PalEON-a paleocological observatory network to assess terrestrial ecosystem models
- Funded By: National Science Foundation
- ECI Investigators: Jason McLachlan, Melissa Berke, Alan Hamlet, Adrian Rocha
- Partners: Boston University, Harvard Forest, Michigan State University, University of Arizona, University of California, University of Colorado, University of Montana, University of Wisconsin, West Virginia University, Yale University
Sometimes scientists can get a better grasp of the future by digging deeper into the past. The Paleoecological Observatory Network (PALEON) is a team of over 65 paleoecologists, environmental statisticians, and ecosystem modelers.
Their goal is to collate existing data and collect new historical and paleoecological data from Northeastern and Midwestern states and from the central boreal forest of Alaska. Statistical models are then applied that make inference from these data with uncertainty about changing terrestrial ecosystems over the last 2000 years; and to integrate this statistical inference into models of ecosystem change. PalEON’s ultimate goal is to assimilate inference from long-term data into models, so that the slow processes influencing projections of ecosystem change are constrained by data.
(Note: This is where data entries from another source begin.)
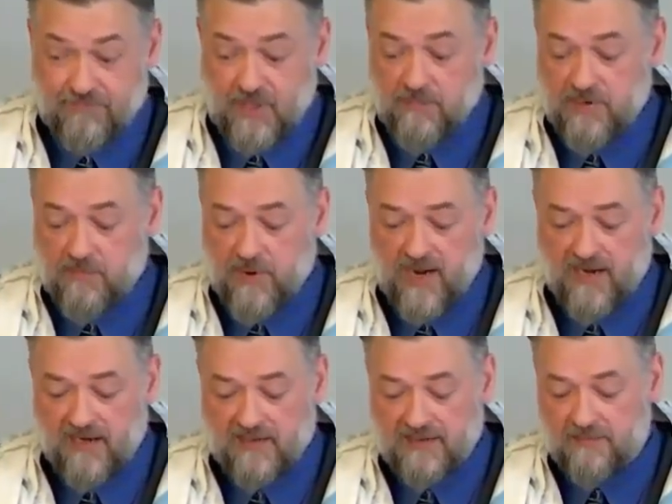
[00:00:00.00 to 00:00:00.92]
Be
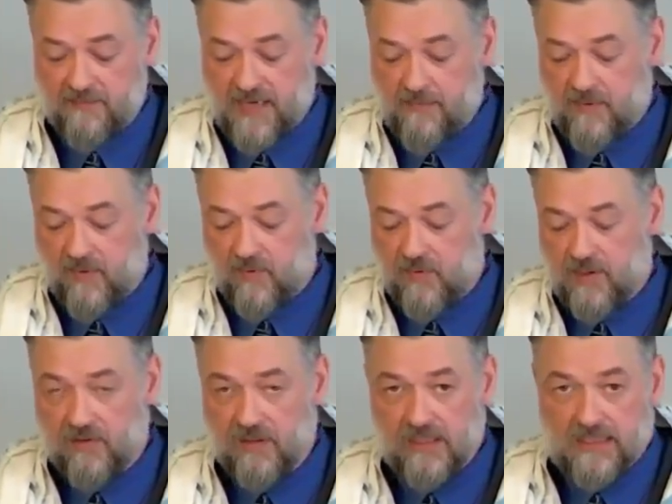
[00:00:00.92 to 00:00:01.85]
prepared that people
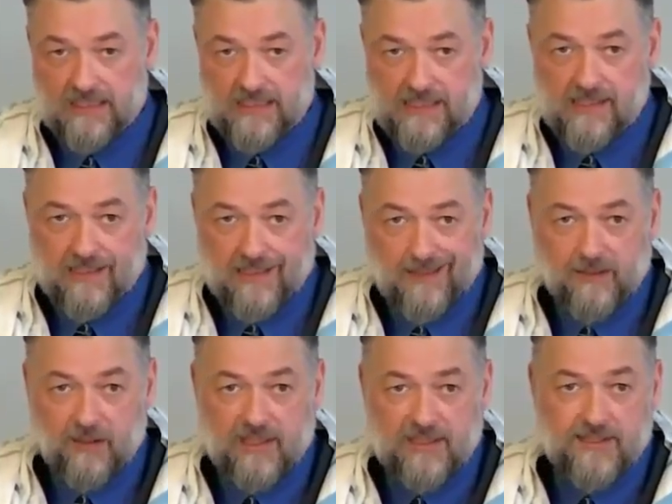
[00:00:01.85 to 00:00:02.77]
will
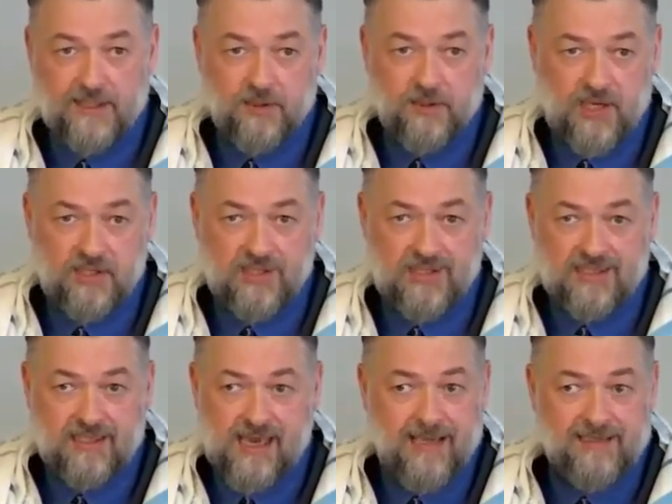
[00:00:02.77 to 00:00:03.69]
look at
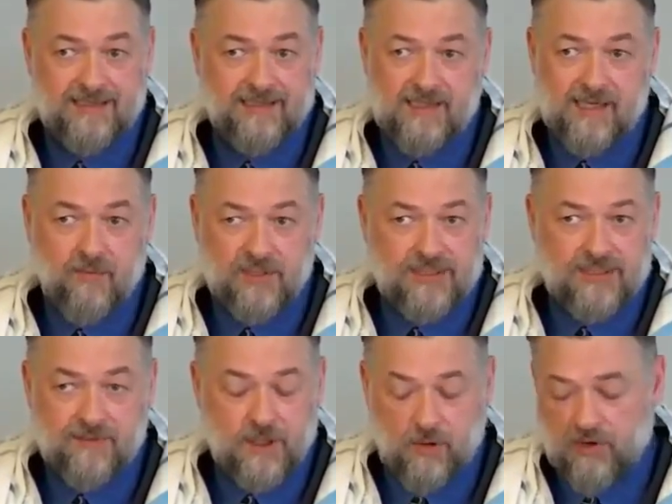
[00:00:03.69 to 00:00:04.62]
situations and not see what's
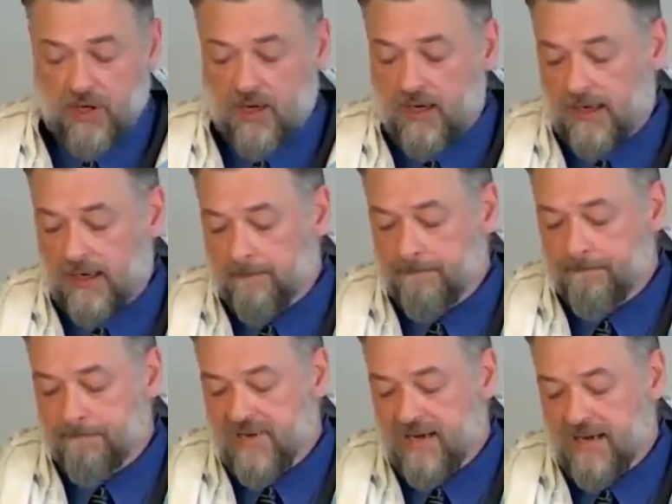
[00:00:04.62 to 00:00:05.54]
even going on.
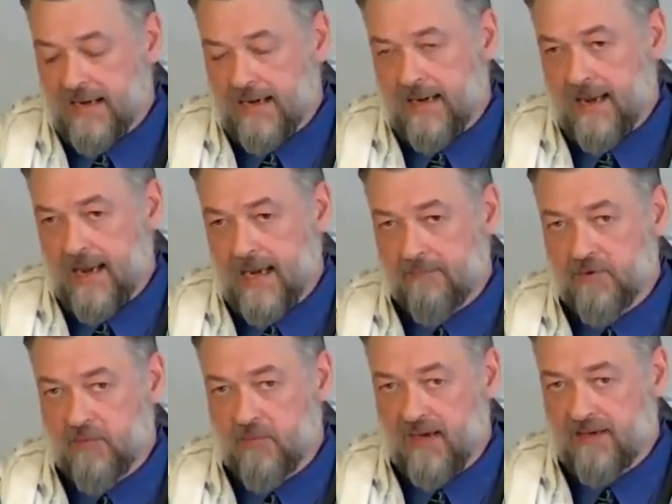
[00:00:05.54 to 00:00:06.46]
Uh,
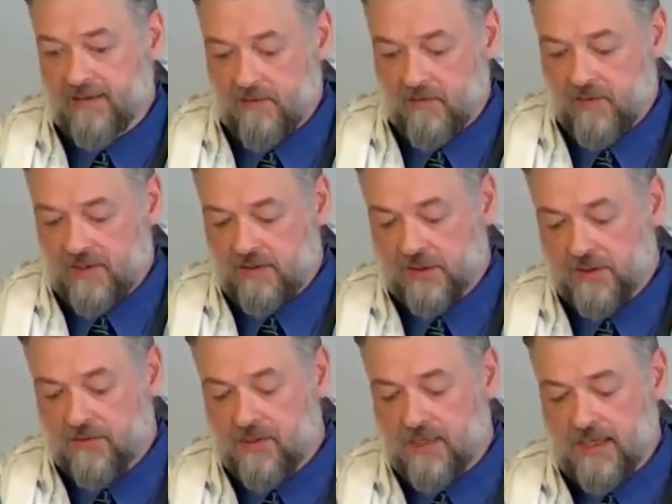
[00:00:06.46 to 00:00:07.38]
I'm reminded that when
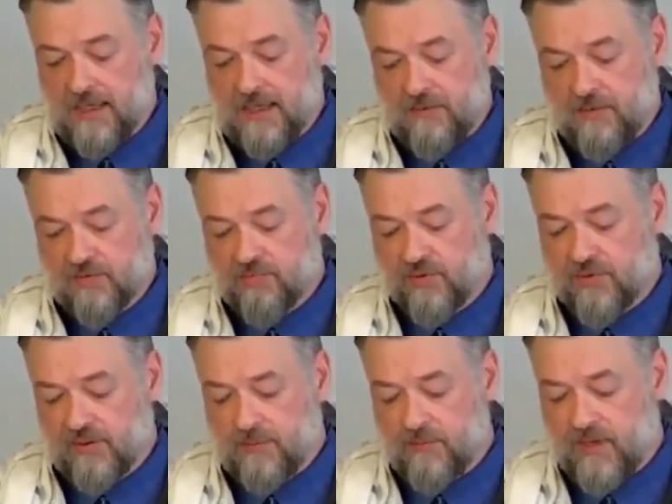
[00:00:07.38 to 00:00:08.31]
Yeshua was
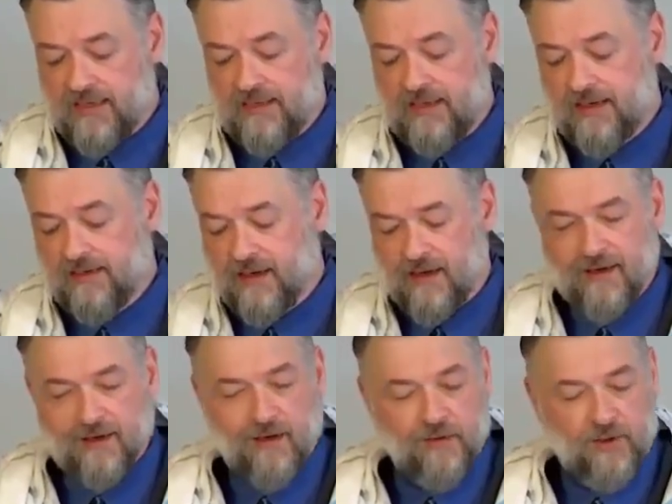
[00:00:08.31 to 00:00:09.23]
brutally beaten and
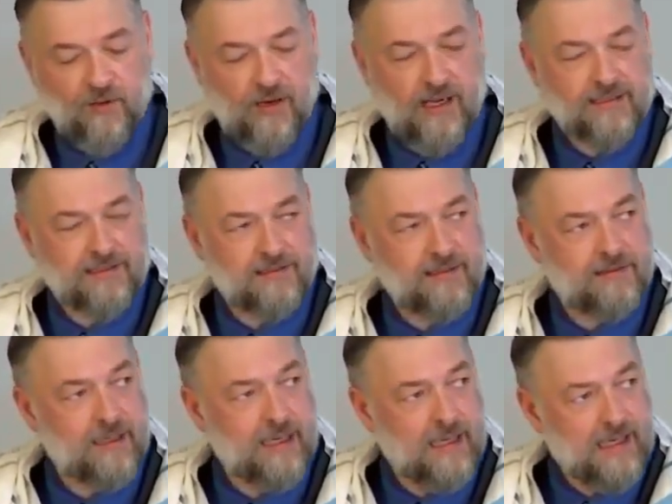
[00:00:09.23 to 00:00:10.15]
hung on the cross, that
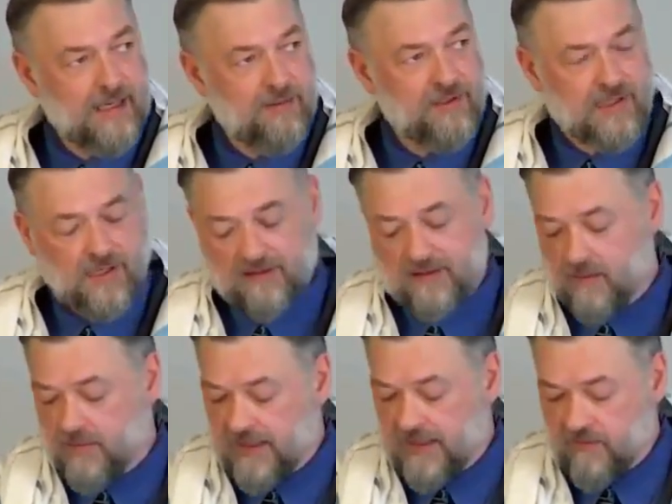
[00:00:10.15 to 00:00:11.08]
he was hung
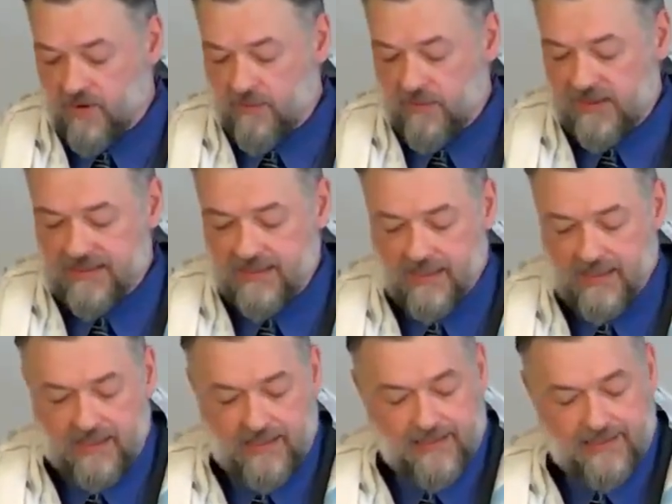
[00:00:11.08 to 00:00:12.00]
there by the Romans,
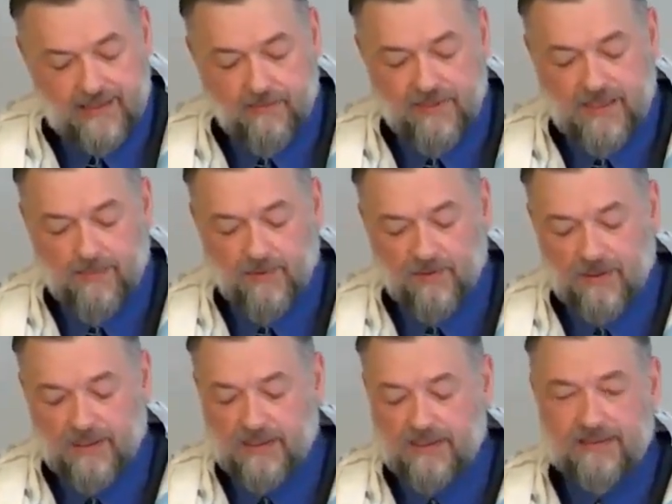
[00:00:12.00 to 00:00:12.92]
some
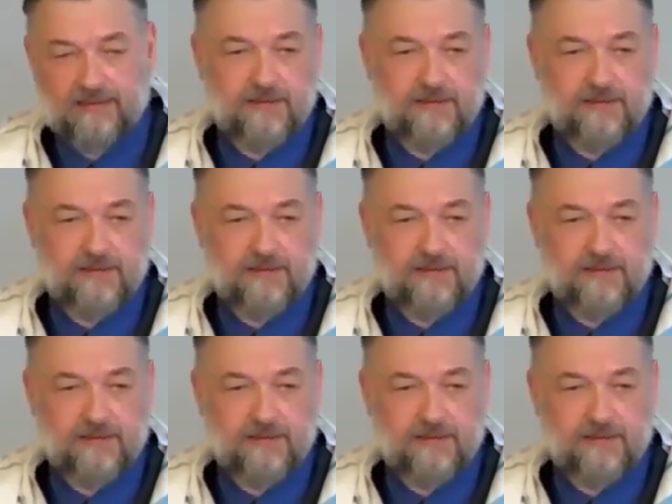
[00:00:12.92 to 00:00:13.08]
people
PalEON continues to develop tools and datasets for facilitating data-model fusion for long-term historical and paleoecological data. Additionally, PalEON continues to develop Bayesian hierarchical models of long term trends in wildfire; climate; and forest composition, structure, and productivity. These estimates are being used to validate long-runs of a suite of ecosystem models, which will improve inference from these models through data assimilation and model development.
In this project, the research team collects a substantial database of historic and prehistoric forest data. These data range from the surveys used by early European settlers, often collected in dusty town archives, to the fossil remnants of leaves and pollen preserved in freshwater lake sediments. Then the researchers analyze these “paleoecological” data with Bayesian statistical tools to identify robust patterns of past forest change. The lessons learned from this “hindcasting” exercise will be used to improve ecosystem models, allowing for more confident anticipation and planning of the future.